After considerable hype surrounding him because of his lofty numbers in the minors at an offensively challenged position, MJ Melendez exploded on the scene in 2022, hitting 18 home runs, 21 doubles, three triples, and driving in 62 runners. Beyond that, he spent a good chunk of the year at the top of the order, and despite a subpar .217 batting average, a 12.4 percent walk rate pushed his OBP to .313. There were highs and lows in his rookie season, and Melendez is now routinely seen inside the top 10 catchers in many preseason fantasy baseball rankings, and easily within the top 10 at the position in all fantasy baseball mock drafts, including the first one we did here at Fantasy Alarm. Is Melendez a fantasy baseball catcher worth investing in in 2023, and can he build upon his 2022 season to emerge as a fantasy baseball breakout candidate in 2023? Let’s examine.

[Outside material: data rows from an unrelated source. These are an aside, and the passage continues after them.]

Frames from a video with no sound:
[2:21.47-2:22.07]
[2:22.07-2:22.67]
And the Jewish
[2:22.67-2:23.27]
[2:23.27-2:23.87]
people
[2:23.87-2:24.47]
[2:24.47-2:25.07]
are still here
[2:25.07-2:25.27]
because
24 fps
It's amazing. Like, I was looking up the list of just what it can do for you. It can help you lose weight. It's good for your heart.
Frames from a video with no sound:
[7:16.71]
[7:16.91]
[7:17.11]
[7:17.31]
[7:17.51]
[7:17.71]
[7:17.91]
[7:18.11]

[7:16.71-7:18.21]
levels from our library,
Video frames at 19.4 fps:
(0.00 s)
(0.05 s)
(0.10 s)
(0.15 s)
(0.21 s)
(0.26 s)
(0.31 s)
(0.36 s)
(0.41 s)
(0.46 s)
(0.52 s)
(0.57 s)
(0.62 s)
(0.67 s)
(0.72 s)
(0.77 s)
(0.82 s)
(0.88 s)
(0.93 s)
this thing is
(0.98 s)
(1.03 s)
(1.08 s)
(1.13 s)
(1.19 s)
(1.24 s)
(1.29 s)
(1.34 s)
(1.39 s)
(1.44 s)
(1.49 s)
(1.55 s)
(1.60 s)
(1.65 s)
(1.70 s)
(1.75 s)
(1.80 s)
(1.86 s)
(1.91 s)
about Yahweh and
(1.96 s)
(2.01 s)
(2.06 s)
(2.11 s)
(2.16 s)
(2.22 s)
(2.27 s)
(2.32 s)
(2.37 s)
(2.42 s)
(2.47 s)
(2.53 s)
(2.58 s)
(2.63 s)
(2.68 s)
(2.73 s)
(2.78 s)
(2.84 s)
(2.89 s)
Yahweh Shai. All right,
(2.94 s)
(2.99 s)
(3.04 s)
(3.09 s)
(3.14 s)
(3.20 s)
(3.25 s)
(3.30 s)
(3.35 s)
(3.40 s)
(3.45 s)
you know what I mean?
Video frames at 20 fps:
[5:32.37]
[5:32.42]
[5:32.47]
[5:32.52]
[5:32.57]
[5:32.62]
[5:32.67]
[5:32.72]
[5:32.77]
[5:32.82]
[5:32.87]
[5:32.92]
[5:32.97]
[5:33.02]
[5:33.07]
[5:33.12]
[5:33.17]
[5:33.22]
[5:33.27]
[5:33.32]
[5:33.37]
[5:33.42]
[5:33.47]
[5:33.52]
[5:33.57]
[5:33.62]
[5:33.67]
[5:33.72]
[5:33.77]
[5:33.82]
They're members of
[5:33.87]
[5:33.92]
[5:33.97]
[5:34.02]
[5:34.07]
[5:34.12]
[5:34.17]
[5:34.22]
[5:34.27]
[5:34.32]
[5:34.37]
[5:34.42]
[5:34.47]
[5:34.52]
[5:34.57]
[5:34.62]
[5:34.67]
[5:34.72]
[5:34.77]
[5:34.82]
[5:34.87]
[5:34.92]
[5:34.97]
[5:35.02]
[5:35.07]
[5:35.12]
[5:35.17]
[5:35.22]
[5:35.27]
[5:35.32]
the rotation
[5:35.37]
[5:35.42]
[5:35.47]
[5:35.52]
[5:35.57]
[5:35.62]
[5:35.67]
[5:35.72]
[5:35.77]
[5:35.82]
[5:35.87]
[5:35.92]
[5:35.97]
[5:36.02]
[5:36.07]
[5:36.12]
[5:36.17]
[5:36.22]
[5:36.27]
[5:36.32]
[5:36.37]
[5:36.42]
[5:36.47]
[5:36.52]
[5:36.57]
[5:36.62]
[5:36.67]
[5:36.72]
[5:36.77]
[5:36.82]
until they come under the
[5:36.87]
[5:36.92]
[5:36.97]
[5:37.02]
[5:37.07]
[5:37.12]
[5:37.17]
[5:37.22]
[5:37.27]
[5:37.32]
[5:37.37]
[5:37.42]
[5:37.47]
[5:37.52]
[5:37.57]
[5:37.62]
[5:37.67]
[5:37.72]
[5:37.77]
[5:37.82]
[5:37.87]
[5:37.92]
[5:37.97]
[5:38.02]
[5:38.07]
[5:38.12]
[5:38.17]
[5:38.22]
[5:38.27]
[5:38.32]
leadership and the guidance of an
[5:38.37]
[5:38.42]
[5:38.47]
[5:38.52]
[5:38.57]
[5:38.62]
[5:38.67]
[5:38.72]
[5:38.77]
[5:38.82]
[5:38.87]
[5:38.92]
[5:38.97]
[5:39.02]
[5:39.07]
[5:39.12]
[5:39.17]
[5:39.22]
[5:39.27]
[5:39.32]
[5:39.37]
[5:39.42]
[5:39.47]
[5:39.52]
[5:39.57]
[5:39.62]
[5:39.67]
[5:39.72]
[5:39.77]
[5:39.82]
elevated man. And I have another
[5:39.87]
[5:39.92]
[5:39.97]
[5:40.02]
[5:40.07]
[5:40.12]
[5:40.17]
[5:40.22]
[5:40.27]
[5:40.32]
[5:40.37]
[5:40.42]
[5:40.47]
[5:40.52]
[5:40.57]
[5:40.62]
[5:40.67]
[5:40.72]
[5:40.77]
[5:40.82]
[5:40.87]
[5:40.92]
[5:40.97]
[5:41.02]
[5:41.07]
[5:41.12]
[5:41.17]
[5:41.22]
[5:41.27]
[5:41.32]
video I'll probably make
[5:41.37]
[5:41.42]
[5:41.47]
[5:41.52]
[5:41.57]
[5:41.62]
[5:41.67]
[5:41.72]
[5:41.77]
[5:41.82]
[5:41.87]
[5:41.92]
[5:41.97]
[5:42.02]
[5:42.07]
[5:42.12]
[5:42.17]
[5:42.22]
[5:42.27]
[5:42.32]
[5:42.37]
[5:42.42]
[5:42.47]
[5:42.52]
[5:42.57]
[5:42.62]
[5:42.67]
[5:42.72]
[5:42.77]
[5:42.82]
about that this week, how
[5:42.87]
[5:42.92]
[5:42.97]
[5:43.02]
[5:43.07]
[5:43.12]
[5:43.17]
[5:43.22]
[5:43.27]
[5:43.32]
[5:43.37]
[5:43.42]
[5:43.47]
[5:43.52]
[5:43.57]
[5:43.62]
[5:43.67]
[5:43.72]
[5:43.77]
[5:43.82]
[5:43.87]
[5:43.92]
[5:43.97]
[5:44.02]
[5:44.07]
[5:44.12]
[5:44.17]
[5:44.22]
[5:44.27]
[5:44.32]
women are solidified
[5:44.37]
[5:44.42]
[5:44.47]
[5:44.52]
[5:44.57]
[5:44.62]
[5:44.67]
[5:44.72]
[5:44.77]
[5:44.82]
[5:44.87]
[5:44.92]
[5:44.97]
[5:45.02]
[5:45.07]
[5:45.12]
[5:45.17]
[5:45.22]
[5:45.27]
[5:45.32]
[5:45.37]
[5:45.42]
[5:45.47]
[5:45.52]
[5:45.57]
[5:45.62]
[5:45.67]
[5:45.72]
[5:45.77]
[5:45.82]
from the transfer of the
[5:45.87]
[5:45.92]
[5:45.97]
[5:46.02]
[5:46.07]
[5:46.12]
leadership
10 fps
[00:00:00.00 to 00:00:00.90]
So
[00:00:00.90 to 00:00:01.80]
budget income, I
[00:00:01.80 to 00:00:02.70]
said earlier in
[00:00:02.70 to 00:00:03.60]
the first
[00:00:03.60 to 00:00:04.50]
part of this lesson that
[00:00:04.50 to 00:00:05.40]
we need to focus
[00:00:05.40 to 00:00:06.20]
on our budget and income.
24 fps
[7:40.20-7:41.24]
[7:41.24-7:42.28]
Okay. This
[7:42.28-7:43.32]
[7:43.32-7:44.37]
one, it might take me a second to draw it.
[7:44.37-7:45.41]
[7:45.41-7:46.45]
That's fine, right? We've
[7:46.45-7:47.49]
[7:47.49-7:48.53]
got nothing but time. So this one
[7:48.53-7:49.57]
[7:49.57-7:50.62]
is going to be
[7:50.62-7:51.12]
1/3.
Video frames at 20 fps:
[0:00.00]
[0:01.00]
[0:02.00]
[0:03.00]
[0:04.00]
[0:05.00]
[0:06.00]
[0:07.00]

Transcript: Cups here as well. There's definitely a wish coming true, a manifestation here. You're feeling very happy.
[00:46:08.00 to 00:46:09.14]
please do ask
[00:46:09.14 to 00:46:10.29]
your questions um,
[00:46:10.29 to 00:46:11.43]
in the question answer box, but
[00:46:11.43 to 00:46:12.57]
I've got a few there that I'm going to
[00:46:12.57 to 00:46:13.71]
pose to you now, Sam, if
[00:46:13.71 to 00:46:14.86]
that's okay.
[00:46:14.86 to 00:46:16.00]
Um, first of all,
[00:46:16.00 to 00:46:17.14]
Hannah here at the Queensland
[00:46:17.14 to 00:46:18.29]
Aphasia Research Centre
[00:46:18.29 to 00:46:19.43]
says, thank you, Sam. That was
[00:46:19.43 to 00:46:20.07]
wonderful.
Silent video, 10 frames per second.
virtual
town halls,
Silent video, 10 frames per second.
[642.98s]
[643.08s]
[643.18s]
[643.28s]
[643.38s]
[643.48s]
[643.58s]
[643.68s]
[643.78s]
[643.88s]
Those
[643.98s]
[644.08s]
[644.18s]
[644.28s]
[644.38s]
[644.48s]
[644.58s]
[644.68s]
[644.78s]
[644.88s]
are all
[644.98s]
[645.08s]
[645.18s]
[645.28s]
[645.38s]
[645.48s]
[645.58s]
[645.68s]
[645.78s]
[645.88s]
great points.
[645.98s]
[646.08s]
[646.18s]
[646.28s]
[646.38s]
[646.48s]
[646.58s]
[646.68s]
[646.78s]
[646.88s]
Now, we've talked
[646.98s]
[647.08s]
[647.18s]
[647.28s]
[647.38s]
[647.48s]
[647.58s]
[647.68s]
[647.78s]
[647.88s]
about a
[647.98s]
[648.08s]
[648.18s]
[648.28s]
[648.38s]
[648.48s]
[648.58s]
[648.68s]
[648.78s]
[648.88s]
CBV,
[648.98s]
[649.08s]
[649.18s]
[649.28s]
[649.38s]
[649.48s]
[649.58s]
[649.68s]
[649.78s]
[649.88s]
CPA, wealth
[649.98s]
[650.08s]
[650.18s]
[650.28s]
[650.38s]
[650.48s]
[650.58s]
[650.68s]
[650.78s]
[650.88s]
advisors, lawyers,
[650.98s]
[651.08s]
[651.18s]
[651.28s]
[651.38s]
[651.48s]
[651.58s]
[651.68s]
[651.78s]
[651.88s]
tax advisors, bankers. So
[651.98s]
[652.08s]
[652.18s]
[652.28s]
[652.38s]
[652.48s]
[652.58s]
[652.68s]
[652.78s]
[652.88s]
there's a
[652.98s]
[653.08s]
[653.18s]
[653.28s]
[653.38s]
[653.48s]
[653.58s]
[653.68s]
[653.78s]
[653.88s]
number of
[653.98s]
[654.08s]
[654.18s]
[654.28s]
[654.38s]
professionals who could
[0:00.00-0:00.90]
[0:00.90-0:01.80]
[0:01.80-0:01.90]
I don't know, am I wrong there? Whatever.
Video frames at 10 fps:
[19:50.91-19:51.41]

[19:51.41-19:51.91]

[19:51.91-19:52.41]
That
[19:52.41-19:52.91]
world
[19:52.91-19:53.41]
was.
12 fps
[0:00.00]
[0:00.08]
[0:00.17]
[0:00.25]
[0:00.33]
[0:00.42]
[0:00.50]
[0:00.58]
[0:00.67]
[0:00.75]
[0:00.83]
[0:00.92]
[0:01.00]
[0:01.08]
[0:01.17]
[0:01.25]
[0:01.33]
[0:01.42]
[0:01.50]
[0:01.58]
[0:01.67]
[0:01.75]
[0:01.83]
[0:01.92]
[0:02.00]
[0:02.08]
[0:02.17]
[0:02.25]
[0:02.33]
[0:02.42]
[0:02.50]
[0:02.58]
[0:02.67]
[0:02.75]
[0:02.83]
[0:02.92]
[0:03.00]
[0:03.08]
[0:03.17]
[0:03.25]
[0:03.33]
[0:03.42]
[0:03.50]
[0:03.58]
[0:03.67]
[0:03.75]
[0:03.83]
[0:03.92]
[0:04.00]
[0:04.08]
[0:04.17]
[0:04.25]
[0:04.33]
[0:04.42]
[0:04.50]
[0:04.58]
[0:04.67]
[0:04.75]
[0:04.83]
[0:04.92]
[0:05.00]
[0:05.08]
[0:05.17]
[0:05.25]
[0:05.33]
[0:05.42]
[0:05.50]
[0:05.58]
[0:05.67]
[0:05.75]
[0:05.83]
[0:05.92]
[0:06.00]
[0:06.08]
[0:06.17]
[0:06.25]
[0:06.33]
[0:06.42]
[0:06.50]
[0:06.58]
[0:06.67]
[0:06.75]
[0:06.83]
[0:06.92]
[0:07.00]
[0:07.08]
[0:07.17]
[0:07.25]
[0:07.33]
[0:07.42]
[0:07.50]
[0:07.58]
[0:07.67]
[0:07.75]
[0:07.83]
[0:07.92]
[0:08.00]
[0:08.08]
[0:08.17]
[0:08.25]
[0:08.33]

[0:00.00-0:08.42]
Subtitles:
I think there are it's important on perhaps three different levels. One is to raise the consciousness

2023 MLB Fantasy Baseball Player Spotlight
MJ Melendez, Kansas City Royals
At first glance, there’s a lot to like about Melendez’s season. His Statcast page was littered with red, highlighted by his 81st percentile and 92nd percentile marks in his average exit velocity and walk rate respectively. He plays in a home park that isn’t great for left-handed power, and while he still slugged 18 home runs, his xHR mark was 21. Additionally, his .332 xwOBA was eighth-best amongst qualified catchers.
Ideally, he would cut into that 24.5 percent strikeout rate he posted last year, but there should be plenty of reason for optimism there. Overall, if we look at his rookie season as a whole, the trendline is going in a positive direction, after a concerning mid-season spike.
After a rough July in terms of strikeouts, Melendez posted a 23.3 percent strikeout rate from August 1 to the end of the season, and while I’m not ready to call him proficient against breaking pitches yet, slight improvements here are worth noting.
Ignore the fastball and offspeed lines here, and focus on breaking pitches. The overall trendline is positive, and for a young hitter to make pretty rapid adjustments like this is really, really encouraging. If you like Baseball Savant’s put away metric, after a 25+ percent put away rate for breaking pitches against Melendez in May, June, July, and August, it was just 9.5 percent in September. Specifically when behind in the count, the same thing applies, in that Melendez was better in staying in the zone, and avoiding the swings-and-misses out of the zone.
There’s still work to be done, and this is just one facet of Melendez’s game that needs cleaning up to eat into his strikeout rate. Melendez is likely to be a 20+ K% in the majors, even in the peak of his career, but the closer he can get to 20 percent, compared to the mid-to-upper twenties will be imperative to raising his fantasy floor.
Beyond the improvements in his plate discipline and general excitement about his batted ball profile, what else is there to like about Melendez in 2023? Well, have you heard about the new shift rules? Well, Melendez, a pull-heavy lefty, was shifted against nearly 80 percent of the time last season, and the results are eye-poppingly good, especially with the new rules going into play for this season.
He should see a few more hits fall his way with the new shift rules, so an increased batting average seems likely for Melendez in 2023. That notion is corroborated by our projections for Melendez, which point to a monster season for the sophomore backstop: How does a .250 average with 24 HR, 80 R, 75 RBI, and seven stolen bases sound?
If I’m being honest, our projections are a bit bullish on Melendez, but that sort of stat line seems to be at the ceiling for Melendez, notably in terms of his batting average and stolen bases. The power is legit, and 24 round-trippers is very realistic, and he’ll need some help from the rest of the Kansas City lineup for his counting stats. He’ll catch, play the outfield, and DH for the Royals this season, so health-willing, he could play darn near everyday for Kansas City, and that volume behind the dish is immensely valuable in fantasy.
He’s no stranger to ball four, so those leagues that value OBP may be interested in bumping up Melendez a bit in their ranks, but overall, I believe Melendez represents a better value than teammate Salvador Perez, in terms of production per dollar/draft capital spent. Melendez’s current draft price is justifiable, and if he slips outside of the top eight or nine catchers in your draft, pounce all over the value your league mates have just given your team.